Alimenti ad alto IG sono ad esempio: pane bianco, pasta bianca, cornflakes, miele, patate (il cui IG cambia in base al metodo di cottura), cracker, riso arborio, zucchero saccarosio.

Alimenti a basso IG sono invece: pere, yogurt, latte di soia, fagioli bolliti, lenticchie, cereali integrali. Altri alimenti che aiutano nel controllo dell’Indice Glicemico sono inoltre: pesce azzurro, salmone, alici, sgombro, tonno, ricchi in omega 3; legumi, che contrastano i picchi glicemici e l’aumento di trigliceridi e colesterolo; carni bianche come tacchino, pollo, perché apportano proteine che contribuiscono a controllare i livelli di glicemia e sono povere di grassi; olio d’oliva ricco di composti fenolici; tè verde, nero, bianco; cannella, che sembrerebbe migliorare la sensibilità insulinica.                           

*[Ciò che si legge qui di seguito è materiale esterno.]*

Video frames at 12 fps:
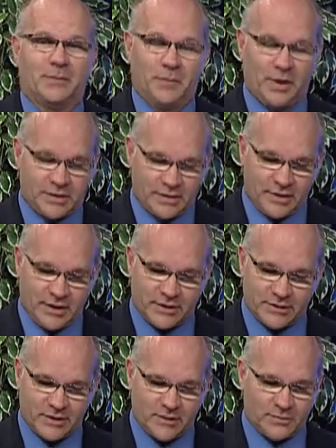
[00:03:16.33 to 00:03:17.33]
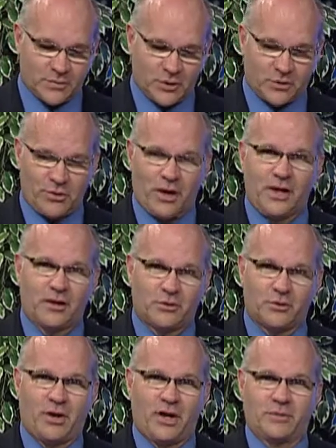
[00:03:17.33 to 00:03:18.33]
but just some great,
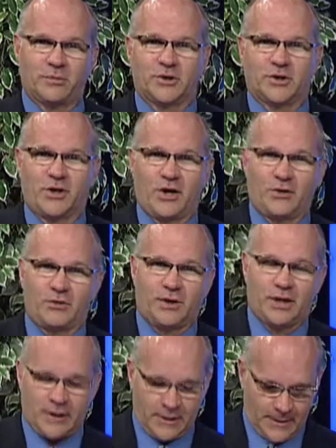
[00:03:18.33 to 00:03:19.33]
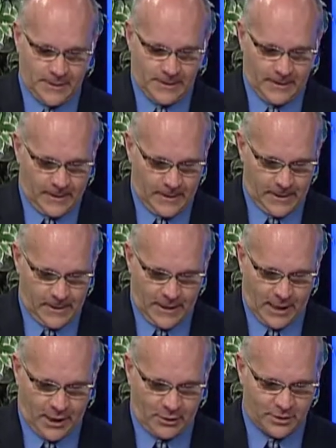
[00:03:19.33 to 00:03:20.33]
great machinery uh,
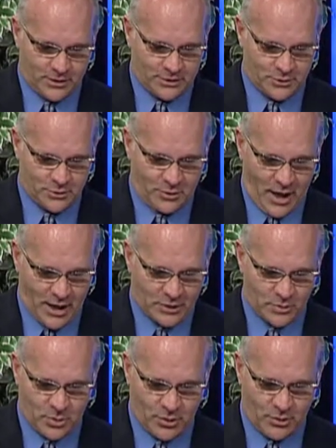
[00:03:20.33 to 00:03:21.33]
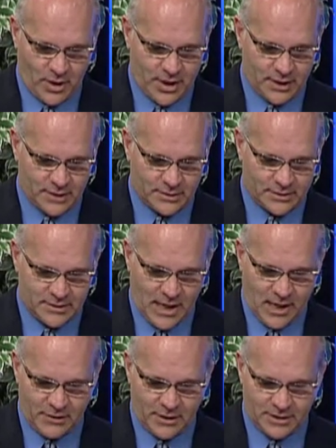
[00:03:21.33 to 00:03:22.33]
out at this tractor parade. It's
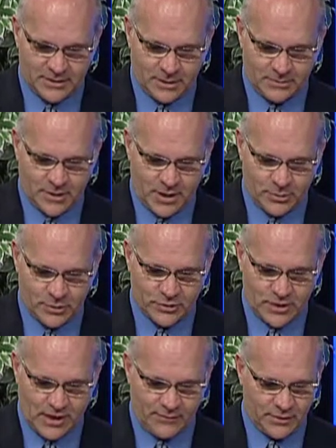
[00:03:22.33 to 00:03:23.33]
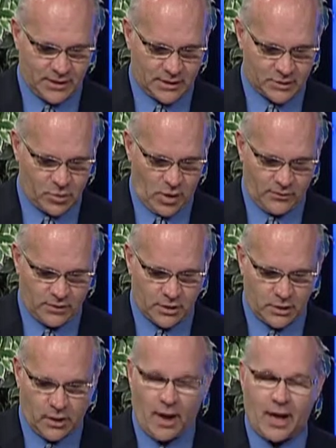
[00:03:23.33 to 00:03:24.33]
Saturday, September 7th at 12
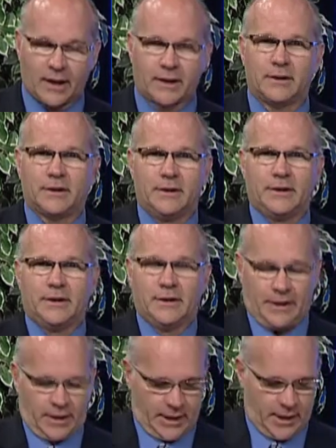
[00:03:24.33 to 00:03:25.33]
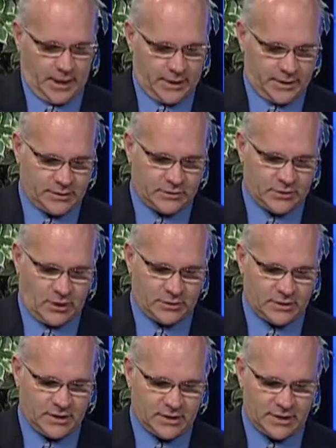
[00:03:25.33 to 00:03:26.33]
o'clock, and it
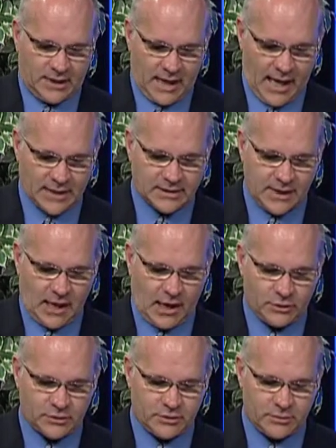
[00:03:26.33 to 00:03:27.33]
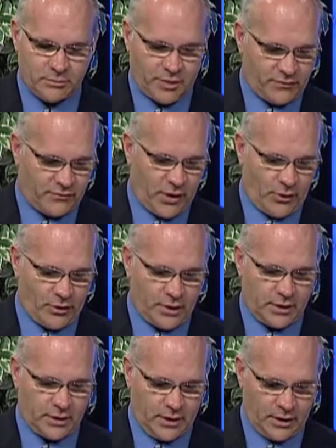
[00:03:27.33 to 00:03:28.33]
starts at the Gasthaus
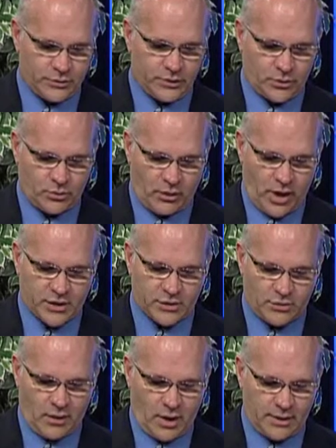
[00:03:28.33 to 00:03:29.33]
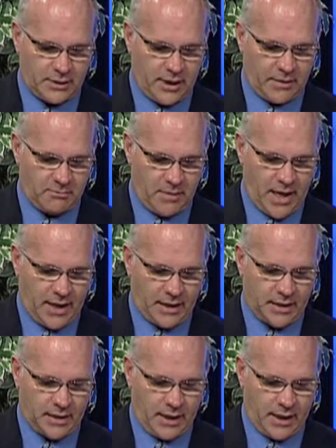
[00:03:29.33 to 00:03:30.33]
Bavarian Hunter Restaurant at
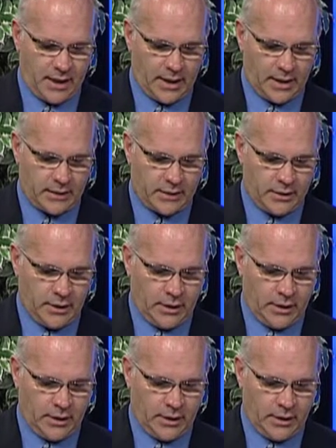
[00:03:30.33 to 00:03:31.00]
Manning and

Un’alimentazione con un ridotto IG è un ottimo metodo per scegliere con criterio tra i cibi ricchi di carboidrati, ma non è l’unico riferimento di una dieta sana, i cui elementi imprescindibili, in grado di prevenire il rischio di malattie, sono anche le fibre grezze, la verdura e la frutta, l’olio extravergine di olive, e l’utilizzo di proteine vegetali rispetto a quelle della carne, soprattutto rossa.

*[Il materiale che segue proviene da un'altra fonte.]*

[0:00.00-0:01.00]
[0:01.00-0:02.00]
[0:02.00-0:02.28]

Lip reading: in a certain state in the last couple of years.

La più recente review Cochrane (gold standard delle revisioni sistematiche della letteratura scientifica) sul rapporto tra regimi dietetici e perdita di peso, ha messo a confronto una dieta sana e ipocalorica e una dieta a basso IG, rilevando che la seconda ha una maggiore efficacia, soprattutto in termini di riduzione di massa grassa. Successivamente, lo studio europeo DIOGENES (DIet, Obesity and GENES) ha dimostrato che una dieta a basso IG e con un moderato incremento proteico risulta la migliore per perdere peso, ma soprattutto per mantenere nel tempo la perdita ponderale. Attualmente, i poli della ricerca di base e clinica sull’IG, oltre al Canada, coinvolgono l’Australia, gli Stati Uniti e l’Europa, con un’apprezzabile presenza italiana.